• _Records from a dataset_

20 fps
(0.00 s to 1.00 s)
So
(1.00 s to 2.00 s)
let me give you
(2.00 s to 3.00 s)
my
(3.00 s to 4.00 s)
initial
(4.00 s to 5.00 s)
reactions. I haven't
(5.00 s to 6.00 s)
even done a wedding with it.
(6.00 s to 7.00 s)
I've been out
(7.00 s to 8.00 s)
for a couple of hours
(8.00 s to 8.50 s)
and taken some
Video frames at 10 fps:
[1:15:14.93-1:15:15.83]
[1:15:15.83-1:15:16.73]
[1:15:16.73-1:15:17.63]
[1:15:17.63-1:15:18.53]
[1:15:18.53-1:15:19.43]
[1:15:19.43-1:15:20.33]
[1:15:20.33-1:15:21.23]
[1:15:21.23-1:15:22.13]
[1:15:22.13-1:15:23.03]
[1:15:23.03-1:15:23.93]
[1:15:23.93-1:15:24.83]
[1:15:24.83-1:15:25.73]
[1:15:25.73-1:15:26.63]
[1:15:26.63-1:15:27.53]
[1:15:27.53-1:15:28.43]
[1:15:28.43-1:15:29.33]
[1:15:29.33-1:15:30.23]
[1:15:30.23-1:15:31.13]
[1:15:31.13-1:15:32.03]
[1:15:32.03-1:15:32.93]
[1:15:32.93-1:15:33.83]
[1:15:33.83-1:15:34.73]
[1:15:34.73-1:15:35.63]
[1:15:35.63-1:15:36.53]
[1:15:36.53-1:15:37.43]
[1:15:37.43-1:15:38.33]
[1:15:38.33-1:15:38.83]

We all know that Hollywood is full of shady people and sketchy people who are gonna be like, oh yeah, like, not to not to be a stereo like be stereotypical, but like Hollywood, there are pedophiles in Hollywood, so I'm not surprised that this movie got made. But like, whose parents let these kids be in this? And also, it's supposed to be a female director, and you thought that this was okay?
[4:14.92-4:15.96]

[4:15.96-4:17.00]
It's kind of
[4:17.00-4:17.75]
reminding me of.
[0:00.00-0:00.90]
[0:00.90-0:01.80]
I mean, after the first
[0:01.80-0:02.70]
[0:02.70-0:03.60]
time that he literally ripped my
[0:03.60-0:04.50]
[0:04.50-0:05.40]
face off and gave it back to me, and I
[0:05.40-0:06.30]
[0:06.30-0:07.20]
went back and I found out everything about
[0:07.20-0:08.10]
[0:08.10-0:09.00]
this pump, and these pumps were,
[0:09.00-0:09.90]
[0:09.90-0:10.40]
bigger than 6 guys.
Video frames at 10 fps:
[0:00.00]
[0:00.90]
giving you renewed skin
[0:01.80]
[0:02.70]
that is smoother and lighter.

• _WORK INSTRUCTIONS_
Your answer must consist of every line above, transcribed verbatim.

• _SOLUTION FOR THIS EXERCISE_
20 fps
(0.00 s to 1.00 s)
So
(1.00 s to 2.00 s)
let me give you
(2.00 s to 3.00 s)
my
(3.00 s to 4.00 s)
initial
(4.00 s to 5.00 s)
reactions. I haven't
(5.00 s to 6.00 s)
even done a wedding with it.
(6.00 s to 7.00 s)
I've been out
(7.00 s to 8.00 s)
for a couple of hours
(8.00 s to 8.50 s)
and taken some
Video frames at 10 fps:
[1:15:14.93-1:15:15.83]
[1:15:15.83-1:15:16.73]
[1:15:16.73-1:15:17.63]
[1:15:17.63-1:15:18.53]
[1:15:18.53-1:15:19.43]
[1:15:19.43-1:15:20.33]
[1:15:20.33-1:15:21.23]
[1:15:21.23-1:15:22.13]
[1:15:22.13-1:15:23.03]
[1:15:23.03-1:15:23.93]
[1:15:23.93-1:15:24.83]
[1:15:24.83-1:15:25.73]
[1:15:25.73-1:15:26.63]
[1:15:26.63-1:15:27.53]
[1:15:27.53-1:15:28.43]
[1:15:28.43-1:15:29.33]
[1:15:29.33-1:15:30.23]
[1:15:30.23-1:15:31.13]
[1:15:31.13-1:15:32.03]
[1:15:32.03-1:15:32.93]
[1:15:32.93-1:15:33.83]
[1:15:33.83-1:15:34.73]
[1:15:34.73-1:15:35.63]
[1:15:35.63-1:15:36.53]
[1:15:36.53-1:15:37.43]
[1:15:37.43-1:15:38.33]
[1:15:38.33-1:15:38.83]

We all know that Hollywood is full of shady people and sketchy people who are gonna be like, oh yeah, like, not to not to be a stereo like be stereotypical, but like Hollywood, there are pedophiles in Hollywood, so I'm not surprised that this movie got made. But like, whose parents let these kids be in this? And also, it's supposed to be a female director, and you thought that this was okay?
[4:14.92-4:15.96]

[4:15.96-4:17.00]
It's kind of
[4:17.00-4:17.75]
reminding me of.
[0:00.00-0:00.90]
[0:00.90-0:01.80]
I mean, after the first
[0:01.80-0:02.70]
[0:02.70-0:03.60]
time that he literally ripped my
[0:03.60-0:04.50]
[0:04.50-0:05.40]
face off and gave it back to me, and I
[0:05.40-0:06.30]
[0:06.30-0:07.20]
went back and I found out everything about
[0:07.20-0:08.10]
[0:08.10-0:09.00]
this pump, and these pumps were,
[0:09.00-0:09.90]
[0:09.90-0:10.40]
bigger than 6 guys.
Video frames at 10 fps:
[0:00.00]
[0:00.90]
giving you renewed skin
[0:01.80]
[0:02.70]
that is smoother and lighter.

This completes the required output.